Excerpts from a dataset
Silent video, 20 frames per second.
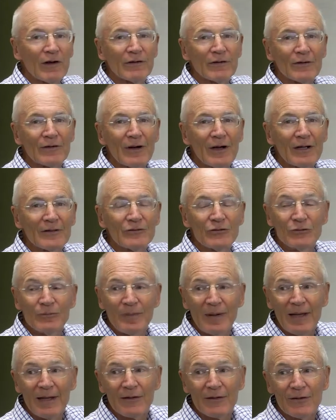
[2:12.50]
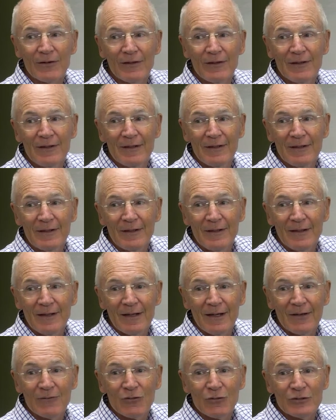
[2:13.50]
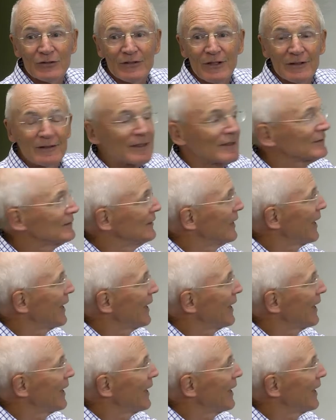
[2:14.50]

harder, I'll do better. And of course, that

[What the exercise asks] Please print the entries shown above again, exactly, and skip the pictures.

[Solution]
Silent video, 20 frames per second.
[2:12.50]
[2:13.50]
[2:14.50]

harder, I'll do better. And of course, that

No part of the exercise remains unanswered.